> **Problem to work on**:
Set the records down again in full, with every word kept.

> **Stored records**:
════

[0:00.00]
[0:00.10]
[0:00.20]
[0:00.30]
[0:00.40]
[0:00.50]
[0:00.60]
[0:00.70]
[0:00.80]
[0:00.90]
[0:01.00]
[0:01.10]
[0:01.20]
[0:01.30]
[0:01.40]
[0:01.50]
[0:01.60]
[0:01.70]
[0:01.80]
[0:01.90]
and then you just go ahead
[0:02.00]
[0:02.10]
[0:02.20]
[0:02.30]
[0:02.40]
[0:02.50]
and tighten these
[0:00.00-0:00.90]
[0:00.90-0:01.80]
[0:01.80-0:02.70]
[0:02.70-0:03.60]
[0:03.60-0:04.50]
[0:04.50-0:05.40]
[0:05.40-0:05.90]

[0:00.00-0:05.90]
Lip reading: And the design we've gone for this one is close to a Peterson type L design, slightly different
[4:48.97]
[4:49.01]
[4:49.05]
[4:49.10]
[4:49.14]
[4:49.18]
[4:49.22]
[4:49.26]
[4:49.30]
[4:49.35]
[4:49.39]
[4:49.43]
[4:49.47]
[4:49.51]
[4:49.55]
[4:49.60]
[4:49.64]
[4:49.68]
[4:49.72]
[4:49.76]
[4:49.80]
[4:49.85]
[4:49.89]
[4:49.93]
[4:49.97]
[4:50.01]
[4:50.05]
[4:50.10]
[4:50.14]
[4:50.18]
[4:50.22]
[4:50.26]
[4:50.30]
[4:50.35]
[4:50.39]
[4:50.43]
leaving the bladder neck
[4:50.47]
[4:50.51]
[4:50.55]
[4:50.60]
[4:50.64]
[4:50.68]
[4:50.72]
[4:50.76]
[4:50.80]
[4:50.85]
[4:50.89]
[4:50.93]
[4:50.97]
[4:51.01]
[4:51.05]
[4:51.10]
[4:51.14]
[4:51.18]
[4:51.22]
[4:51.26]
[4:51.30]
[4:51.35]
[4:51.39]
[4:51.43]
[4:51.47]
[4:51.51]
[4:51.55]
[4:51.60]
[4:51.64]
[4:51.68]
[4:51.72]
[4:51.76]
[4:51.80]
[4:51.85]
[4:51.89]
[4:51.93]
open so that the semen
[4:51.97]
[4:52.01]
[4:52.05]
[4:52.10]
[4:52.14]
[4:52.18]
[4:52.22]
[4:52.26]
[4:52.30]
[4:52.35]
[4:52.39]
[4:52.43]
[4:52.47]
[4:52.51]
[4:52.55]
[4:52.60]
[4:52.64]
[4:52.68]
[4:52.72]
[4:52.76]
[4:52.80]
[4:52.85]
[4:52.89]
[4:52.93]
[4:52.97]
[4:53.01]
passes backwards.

════

> **Response for this exercise**:
[0:00.00]
[0:00.10]
[0:00.20]
[0:00.30]
[0:00.40]
[0:00.50]
[0:00.60]
[0:00.70]
[0:00.80]
[0:00.90]
[0:01.00]
[0:01.10]
[0:01.20]
[0:01.30]
[0:01.40]
[0:01.50]
[0:01.60]
[0:01.70]
[0:01.80]
[0:01.90]
and then you just go ahead
[0:02.00]
[0:02.10]
[0:02.20]
[0:02.30]
[0:02.40]
[0:02.50]
and tighten these
[0:00.00-0:00.90]
[0:00.90-0:01.80]
[0:01.80-0:02.70]
[0:02.70-0:03.60]
[0:03.60-0:04.50]
[0:04.50-0:05.40]
[0:05.40-0:05.90]

[0:00.00-0:05.90]
Lip reading: And the design we've gone for this one is close to a Peterson type L design, slightly different
[4:48.97]
[4:49.01]
[4:49.05]
[4:49.10]
[4:49.14]
[4:49.18]
[4:49.22]
[4:49.26]
[4:49.30]
[4:49.35]
[4:49.39]
[4:49.43]
[4:49.47]
[4:49.51]
[4:49.55]
[4:49.60]
[4:49.64]
[4:49.68]
[4:49.72]
[4:49.76]
[4:49.80]
[4:49.85]
[4:49.89]
[4:49.93]
[4:49.97]
[4:50.01]
[4:50.05]
[4:50.10]
[4:50.14]
[4:50.18]
[4:50.22]
[4:50.26]
[4:50.30]
[4:50.35]
[4:50.39]
[4:50.43]
leaving the bladder neck
[4:50.47]
[4:50.51]
[4:50.55]
[4:50.60]
[4:50.64]
[4:50.68]
[4:50.72]
[4:50.76]
[4:50.80]
[4:50.85]
[4:50.89]
[4:50.93]
[4:50.97]
[4:51.01]
[4:51.05]
[4:51.10]
[4:51.14]
[4:51.18]
[4:51.22]
[4:51.26]
[4:51.30]
[4:51.35]
[4:51.39]
[4:51.43]
[4:51.47]
[4:51.51]
[4:51.55]
[4:51.60]
[4:51.64]
[4:51.68]
[4:51.72]
[4:51.76]
[4:51.80]
[4:51.85]
[4:51.89]
[4:51.93]
open so that the semen
[4:51.97]
[4:52.01]
[4:52.05]
[4:52.10]
[4:52.14]
[4:52.18]
[4:52.22]
[4:52.26]
[4:52.30]
[4:52.35]
[4:52.39]
[4:52.43]
[4:52.47]
[4:52.51]
[4:52.55]
[4:52.60]
[4:52.64]
[4:52.68]
[4:52.72]
[4:52.76]
[4:52.80]
[4:52.85]
[4:52.89]
[4:52.93]
[4:52.97]
[4:53.01]
passes backwards.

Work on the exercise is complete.